The spark for Cahill to get down on ground level with his members had come back in his Wellington office. There, he had heard the first sketchy reports of fatal shootings in Christchurch. His immediate thought was of a shootout between warring criminals. But then came more detail through the mainstream and social media, and the appalling live stream alleged gunman Brenton Tarrant ran on Facebook. “You then realized this was actually an act of mass shooting,” Cahill says. “Then there’s that sort of overwhelming feeling in your gut: ‘Ah, shit! It’s happened!’

“We thought we were safe from this sort of stuff down here in New Zealand, but we’re not. It was also just the whole idea that a lot of our innocence was gone for good with this.” So Cahill headed straight for Christchurch – where he would spend around 15 of the next 21 days – with clear, presidential objectives. One was to support his members. Another was to represent them when it came to the international media covering the mosque shootings. In just five days, Cahill undertook around 60 television interviews on US, French, Australian and other overseas networks.
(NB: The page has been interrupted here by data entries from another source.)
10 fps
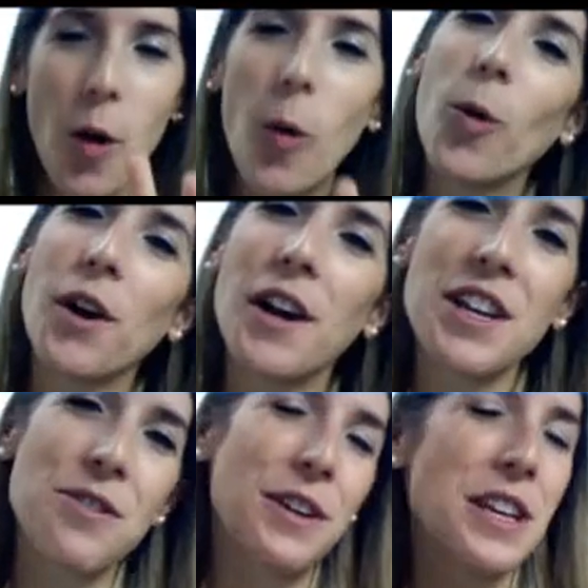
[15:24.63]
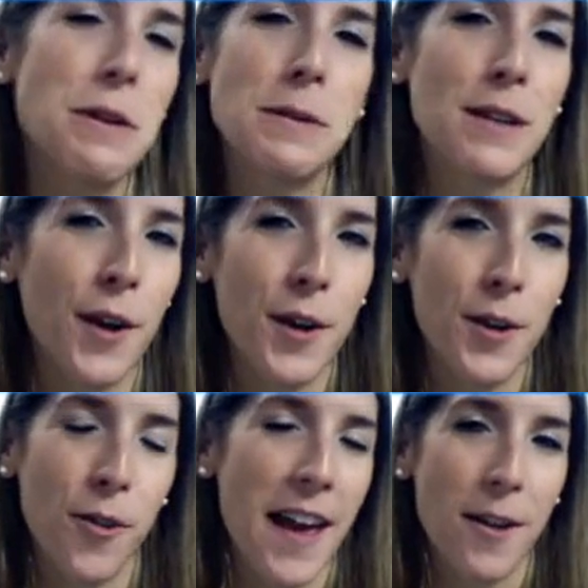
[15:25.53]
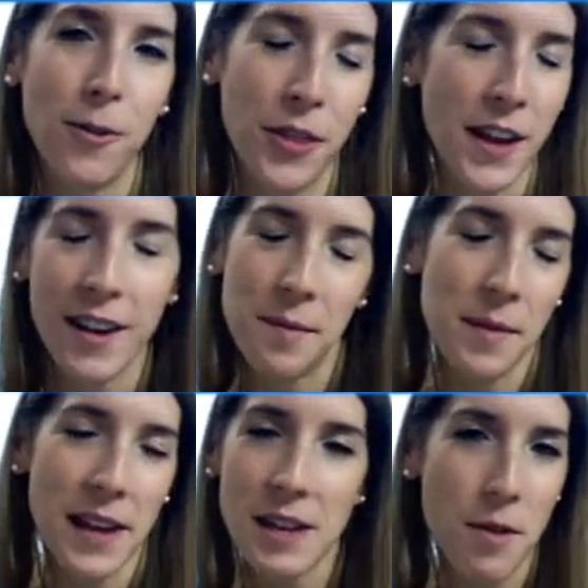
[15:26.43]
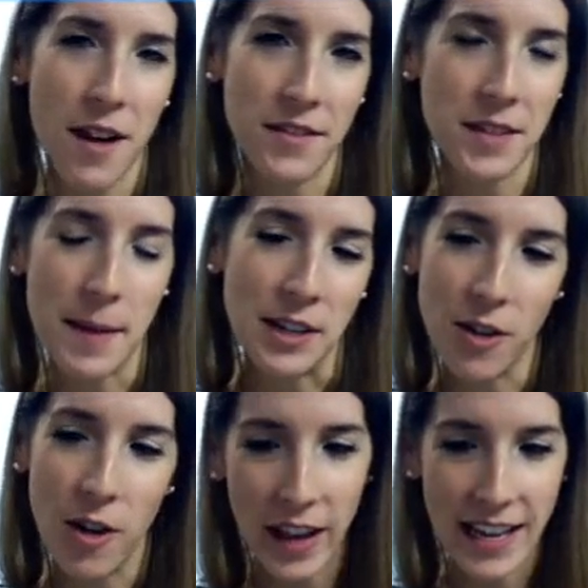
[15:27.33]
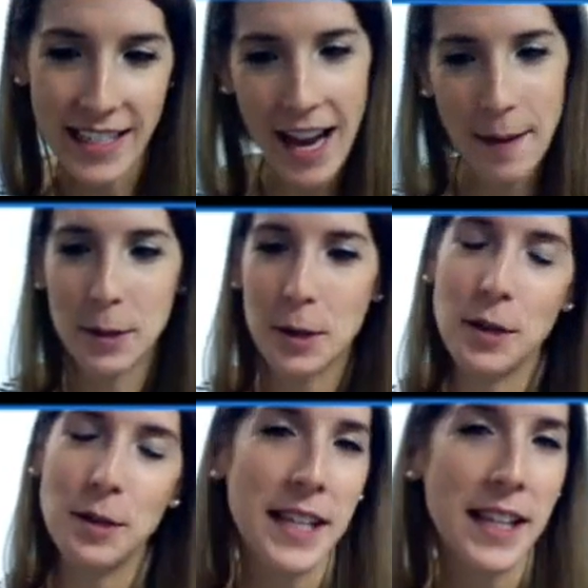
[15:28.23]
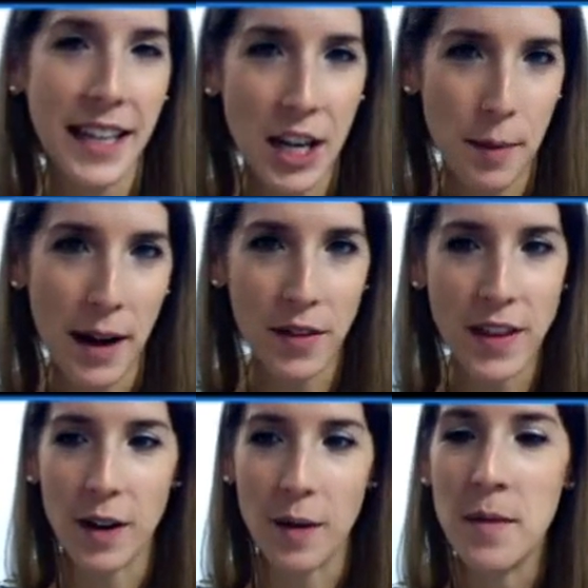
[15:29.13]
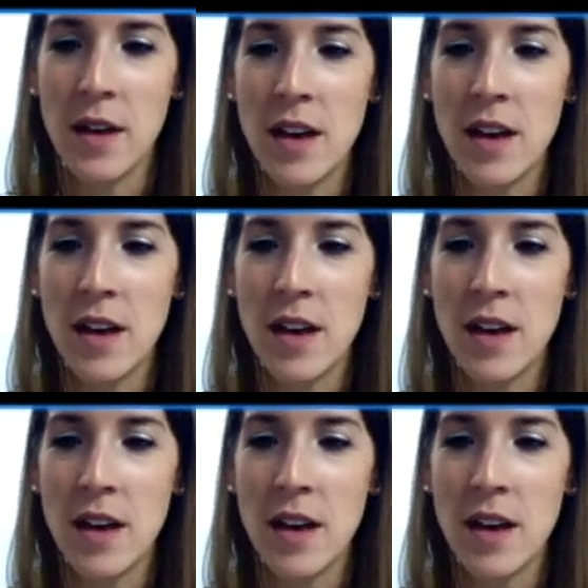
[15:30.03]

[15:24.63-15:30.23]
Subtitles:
or you can use the vertical angle theorem and you won't have to measure all 8 times, or use the linear pair theorem.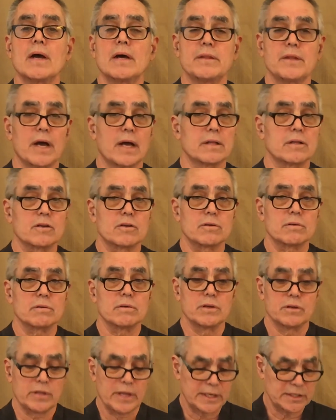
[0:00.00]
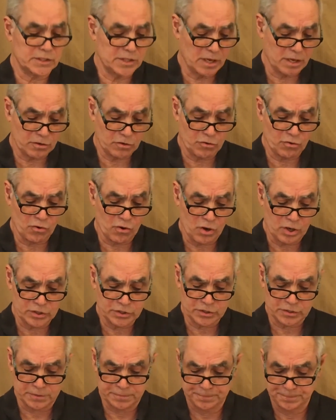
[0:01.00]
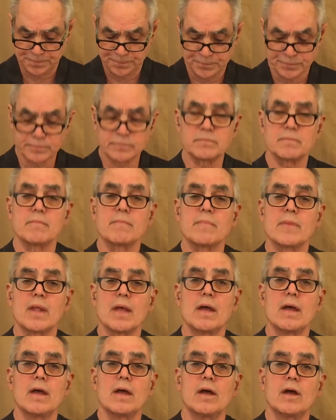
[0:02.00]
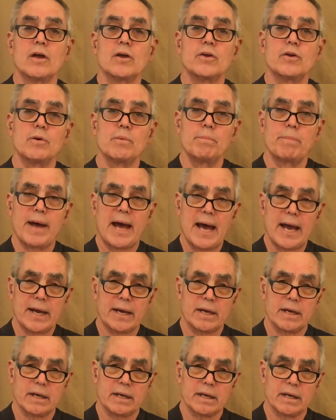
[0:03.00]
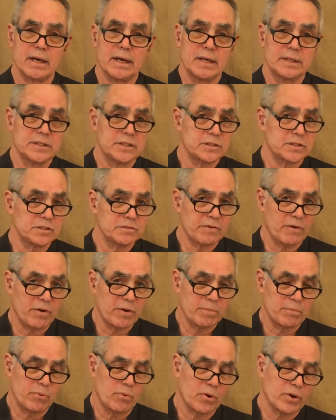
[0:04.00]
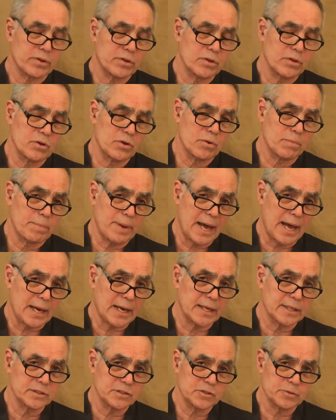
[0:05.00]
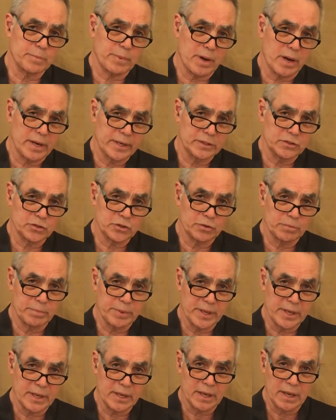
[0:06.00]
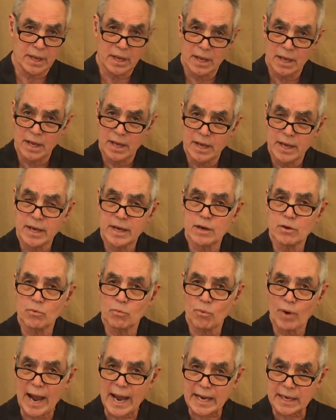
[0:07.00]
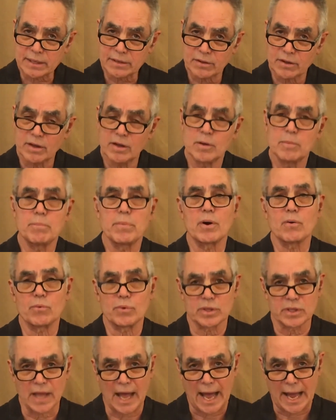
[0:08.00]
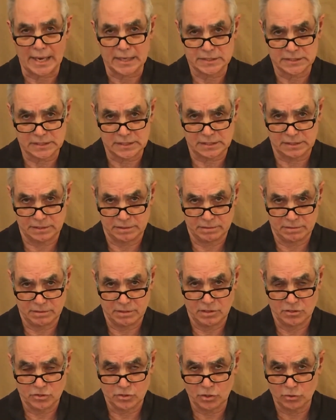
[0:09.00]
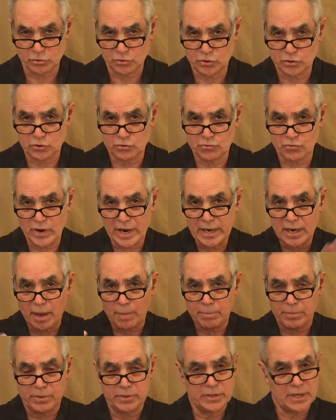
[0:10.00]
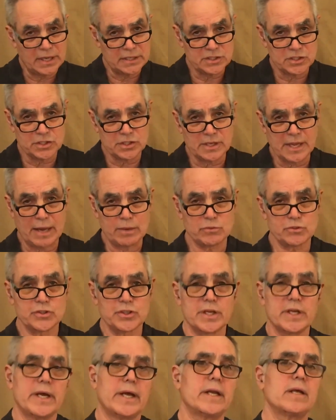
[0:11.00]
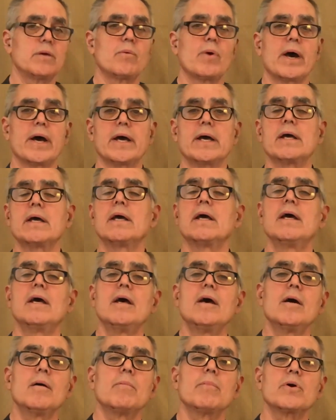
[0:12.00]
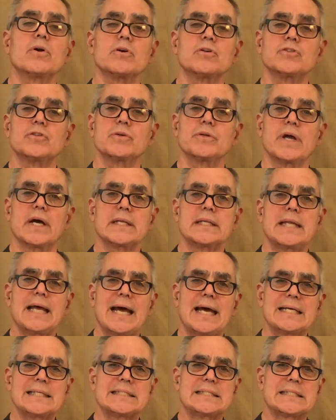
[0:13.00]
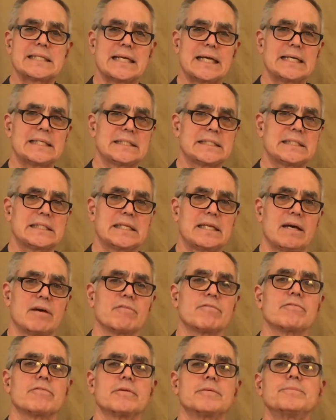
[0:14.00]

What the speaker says: your legs not crossed. Your back, and this is very important, your back and spine should be erect but relaxed. So straight up, not slouched in any way, but also not tensed and stiff.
He contributed equally to the print and radio media with many more interviews. “You want to make sure that you’re there to represent what the reality is for members,” he says. “You don’t want someone else filling that void who doesn’t know what they’re talking about or is telling a different story. “If that (alleged) gunman had got away and killed more people, the whole scenario could have changed, and the criticism could’ve been quite strong of police. That’s why I needed to be there, to take that heat and deal with the criticism and respond to it with facts. “Police sometimes are reluctant to start talking to the media because (they say): ‘I’ve got a court case,’ or ‘We’ve got to do an enquiry,’ or ‘We haven’t got all the facts.’ “That’s too late in this modern age. You’ve got to get in front and put your dialogue out straight away, and that’s where the association can have a really important role.” And the story Cahill was able to tell the media was one of outstanding police work. The empathy, expertise and endurance he had seen in the response of his members gave him overwhelming pride in them. As an example, he speaks of officers who held positions outdoors, in cold weather and without food, for 13 hours straight. “And you didn’t hear one complaint,” Cahill says. “It spoke volumes for the professionalism of those officers.” Disaster victim identification and post-mortems were other challenges police had to confront, with the Islamic community seeking to bury its dead as soon as possible.